Because in a grid down situation you will have to cook sans microwave over a flame of some sort – be it camp stove, Sterno, etc – and because you can’t cook over flame with plastic, I’m going to assume that you have at least the basics like a skillet, a pot, a few heat proof utensils. I’ll also assume that you have some some basic staples and spices like cooking oil, dried onion flakes, garlic powder, salt, pepper, soy sauce, taco seasoning, etc – is that a safe assumption?
If not, then some of you need to step up to the adulting table and get yourself these things. You can find utensils and pots/pans cheap at second hand stores, the dollar store, or even your grandmother’s basement. Fancy and “matching” are not required. You’ll get no judgement from me. I’m still using mixing bowls and a few utensils that came from my grandmother’s kitchen when she passed away in 1986.
I’ll also assume that you know how to do the basics like boil water, and scramble an egg, right? If not, you need to do some adulting again and get on YouTube and teach yourself a few kitchen skills BEFORE the grid goes down. These are things you should have learned before you ever left home, so if you didn’t, you need to do some catch up.
What follows are not truly “recipes”. They are more like assembly instructions and ideas for using various components of your shelf stable food stash. You can spice them up as you wish.
It’s also important to think about nutrition here. You may make it a few weeks or months just on beans and rice, but you’ll likely need to take a multivitamin in order to stave off nutritional deficiencies. Planning on adding fruits and veggies to your daily cooking will help keep you healthier longer even if the world around you is in chaos. Scurvy is not just for British sailors and pirates.
In addition to staving off nutritional deficiencies, fruits and veggies provide dietary fiber which helps to keep the GI tract moving. If there is an emergency and you have to use other than the usual sewage system for waste disposal, you want to get the deed done and over with quickly. You don’t want to have to sit there in a makeshift latrine for half an hour while expelling a brick. Is that TMI? Well sorry, but I’m a doctor, remember? These things are important considerations. I’m sure some of you have deployment tales to tell …
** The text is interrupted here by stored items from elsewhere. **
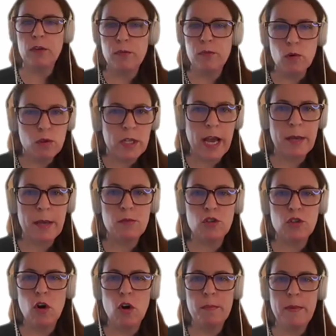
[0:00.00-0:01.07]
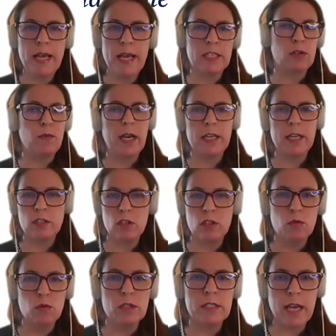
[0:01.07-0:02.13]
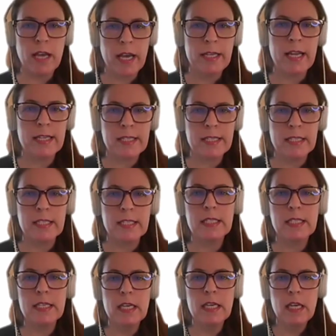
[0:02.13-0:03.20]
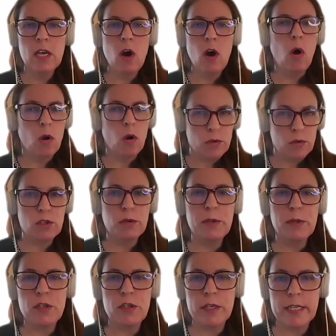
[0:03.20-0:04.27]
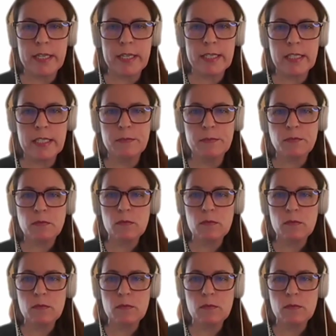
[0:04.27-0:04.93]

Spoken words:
full-time job as well as those side hustles, all those opportunities.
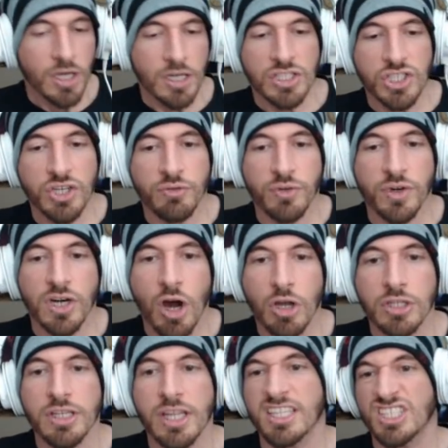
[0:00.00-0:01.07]
different
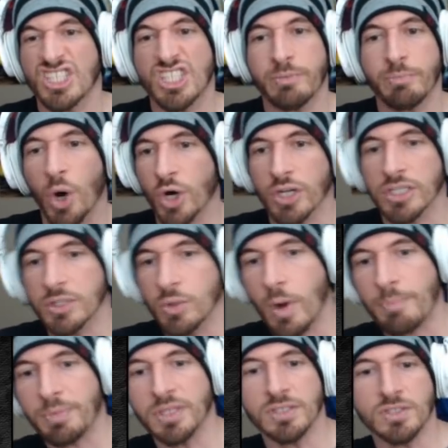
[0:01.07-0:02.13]
color like sparkly
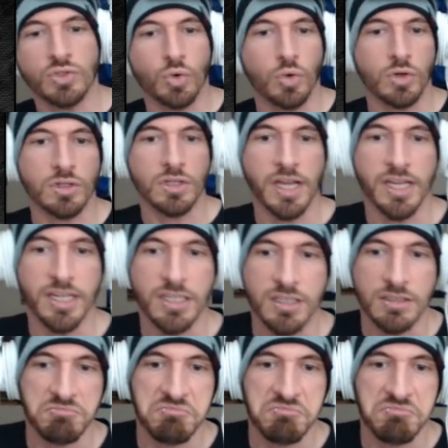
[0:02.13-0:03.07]
weapons or like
Let me say a word about carbs here. Rice, Potatoes, Pasta and other carbs have become “the devil” in our modern overweight keto-dieting society. But in an extended emergency those carbs mean life-sustaining calories in addition to being fortified with basic nutrients like thiamine and riboflavin. Calories keep you alive. Rice and noodles are an excellent meal extender if you need to stretch your supplies to accommodate more people. (Or make meager supplies for one person stretch for more days.) So do not hesitate to serve your chili over rice, your beans over rice, your scant meat and veggies in gravy over noodles or mashed potatoes, and your tomato and meat sauce over spaghetti (obviously) – you get the idea. There is a reason our grandparents and great-grandparents ate the way they did. Potatoes also kept entire populations alive in previous centuries. In a grid down situation carbs are your friend. Utilize them accordingly.
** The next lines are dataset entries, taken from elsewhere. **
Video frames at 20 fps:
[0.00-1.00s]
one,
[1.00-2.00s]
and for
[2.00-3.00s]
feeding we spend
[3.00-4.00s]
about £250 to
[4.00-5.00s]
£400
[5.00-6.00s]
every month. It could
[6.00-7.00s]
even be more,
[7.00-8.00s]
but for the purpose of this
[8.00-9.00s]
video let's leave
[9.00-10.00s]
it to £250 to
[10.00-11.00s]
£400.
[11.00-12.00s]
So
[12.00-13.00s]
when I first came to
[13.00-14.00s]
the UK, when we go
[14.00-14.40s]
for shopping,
Let me say another dirty word in today’s dietary lexicon – fats. Many people do not have enough fats stored in their shelf stable supplies. In addition to being an essential for stir frying, sautéing, and being a general flavor vehicle, fats are concentrated calories. You are going to need something to do actual frying with – in an actual frying pan. Olive oil, ghee, Crisco, lard, bacon drippings – all of it has a use in grid down cooking and keeping up your caloric intake. If the weather is cold you are going to be burning calories to keep warm. If you are bugging out, you need calories to keep up your mileage pace on foot. Even if you are “bugging in” you may be doing more physical labor than usual for clean-up after a disaster, or building fortifications for a man-made disaster. Labor requires calories. Fats provide them.
So with all that said let’s talk about a few ways to assemble your shelf stable foods into meals.
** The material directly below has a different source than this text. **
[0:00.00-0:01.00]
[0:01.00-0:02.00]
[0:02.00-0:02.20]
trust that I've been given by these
Fried rice is in regular rotation in my weekly food prep routine even in a non-emergency. I make fried rice often and freeze individual portions for work lunches. I use my home dehydrated homegrown veggies for this. In an emergency you can use canned veggies, but pour off the juice and save it to cook the rice with. There is nutrition in that juice that you don’t want to waste, plus it will save your fresh water supply.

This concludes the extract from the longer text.